The EntericBio system uses a multiplex PCR assay for the simultaneous detection of Campylobacter spp., Salmonella enterica, Shigella spp., and Escherichia coli O157 from feces. It combines overnight broth enrichment with PCR amplification and detection by hybridization. An evaluation of this system was conducted by comparing the results obtained with the system with those obtained by routine culture, supplemented with alternative PCR detection methods. In a study of 773 samples, routine culture and the EntericBio system yielded 94.6 and 92.4% negative results, respectively. Forty-two samples had positive results by culture, and all of these were positive with the EntericBio system. This system detected an additional 17 positive samples (Campylobacter spp., n = 12; Shigella spp., n = 1; E. coli O157, n = 4), but the results for 5 samples (Campylobacter spp., n = 2; Shigella spp., n = 1; E. coli O157, n = 2) could not be confirmed. The target for Shigella spp. detected by the EntericBio system is the ipaH gene, and the molecular indication of the presence of Shigella spp. was investigated by sequence analysis, which confirmed that the ipaH gene was present in a Klebsiella pneumoniae isolate from the patient. The sensitivity, specificity, positive predictive value, and negative predictive value were 100%, 99.3%, 91.5%, and 100%, respectively. Turnaround times were significantly reduced with the EntericBio system, and a result was available between 24 and 32 h after receipt of the sample in the laboratory.

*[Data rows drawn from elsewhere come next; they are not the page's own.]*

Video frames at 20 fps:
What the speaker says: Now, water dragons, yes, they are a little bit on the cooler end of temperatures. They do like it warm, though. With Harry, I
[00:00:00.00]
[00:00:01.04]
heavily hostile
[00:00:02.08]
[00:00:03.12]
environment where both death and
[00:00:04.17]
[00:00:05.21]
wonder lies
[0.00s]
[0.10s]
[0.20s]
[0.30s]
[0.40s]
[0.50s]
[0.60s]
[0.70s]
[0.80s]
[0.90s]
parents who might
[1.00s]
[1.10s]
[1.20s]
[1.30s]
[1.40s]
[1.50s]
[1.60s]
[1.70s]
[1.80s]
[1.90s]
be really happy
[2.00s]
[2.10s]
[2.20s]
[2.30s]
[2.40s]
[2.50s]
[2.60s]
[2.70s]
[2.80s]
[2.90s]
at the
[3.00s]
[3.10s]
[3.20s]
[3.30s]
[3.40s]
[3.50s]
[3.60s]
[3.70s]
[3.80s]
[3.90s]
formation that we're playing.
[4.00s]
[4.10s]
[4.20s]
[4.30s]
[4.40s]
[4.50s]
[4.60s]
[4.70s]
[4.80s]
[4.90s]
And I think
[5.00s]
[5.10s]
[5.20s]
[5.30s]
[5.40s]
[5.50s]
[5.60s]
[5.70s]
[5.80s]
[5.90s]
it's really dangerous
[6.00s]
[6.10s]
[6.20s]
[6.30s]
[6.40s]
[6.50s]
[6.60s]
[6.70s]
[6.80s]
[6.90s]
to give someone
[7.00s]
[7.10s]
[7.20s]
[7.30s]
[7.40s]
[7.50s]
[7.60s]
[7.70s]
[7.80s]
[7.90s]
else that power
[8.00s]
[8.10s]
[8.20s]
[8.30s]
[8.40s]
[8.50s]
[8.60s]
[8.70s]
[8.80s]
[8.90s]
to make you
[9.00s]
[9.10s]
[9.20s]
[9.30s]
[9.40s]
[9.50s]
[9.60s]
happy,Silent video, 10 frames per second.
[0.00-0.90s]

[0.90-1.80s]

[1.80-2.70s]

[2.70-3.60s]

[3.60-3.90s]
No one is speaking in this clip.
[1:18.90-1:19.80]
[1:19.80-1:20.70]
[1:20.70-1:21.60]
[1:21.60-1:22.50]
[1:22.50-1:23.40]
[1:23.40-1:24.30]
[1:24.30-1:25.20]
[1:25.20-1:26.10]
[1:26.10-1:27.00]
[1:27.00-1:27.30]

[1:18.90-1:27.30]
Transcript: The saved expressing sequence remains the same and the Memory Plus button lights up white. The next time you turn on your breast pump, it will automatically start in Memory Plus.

In addition, the amount of laboratory waste was significantly reduced by use of this system. In summary, the EntericBio system proved convenient to use, more sensitive than the conventional culture used in this study, and highly specific; and it generated results significantly faster than routine culture for the pathogens tested.

摘要

肠道生物系统使用多重 PCR 检测法同时从粪便中检测弯曲菌属、沙门氏菌属、志贺氏菌属和大肠杆菌 O157。它将过夜肉汤富集与 PCR 扩增和杂交检测相结合。通过将该系统的结果与常规培养的结果进行比较,并辅以替代 PCR 检测方法,对该系统进行了评估。在一项对 773 个样本的研究中,常规培养和肠道生物系统的阴性结果率分别为 94.6%和 92.4%。42 个样本经培养呈阳性,所有这些样本均经肠道生物系统呈阳性。该系统还检测到 17 个额外的阳性样本(弯曲菌属,n = 12;志贺氏菌属,n = 1;大肠杆菌 O157,n = 4),但其中 5 个样本(弯曲菌属,n = 2;志贺氏菌属,n = 1;大肠杆菌 O157,n = 2)的结果无法得到确认。肠道生物系统检测到的志贺氏菌属的靶标是 ipaH 基因,通过序列分析研究了存在志贺氏菌属的分子指标,证实了患者分离的肺炎克雷伯菌中存在 ipaH 基因。灵敏度、特异性、阳性预测值和阴性预测值分别为 100%、99.3%、91.5%和 100%。使用肠道生物系统显著缩短了周转时间,在实验室收到样本后的 24 至 32 小时内即可获得结果。此外,该系统显著减少了实验室废物的产生。总之,肠道生物系统使用方便,比本研究中使用的常规培养更敏感,特异性更高;并且与常规培养相比,该系统产生结果的速度明显更快。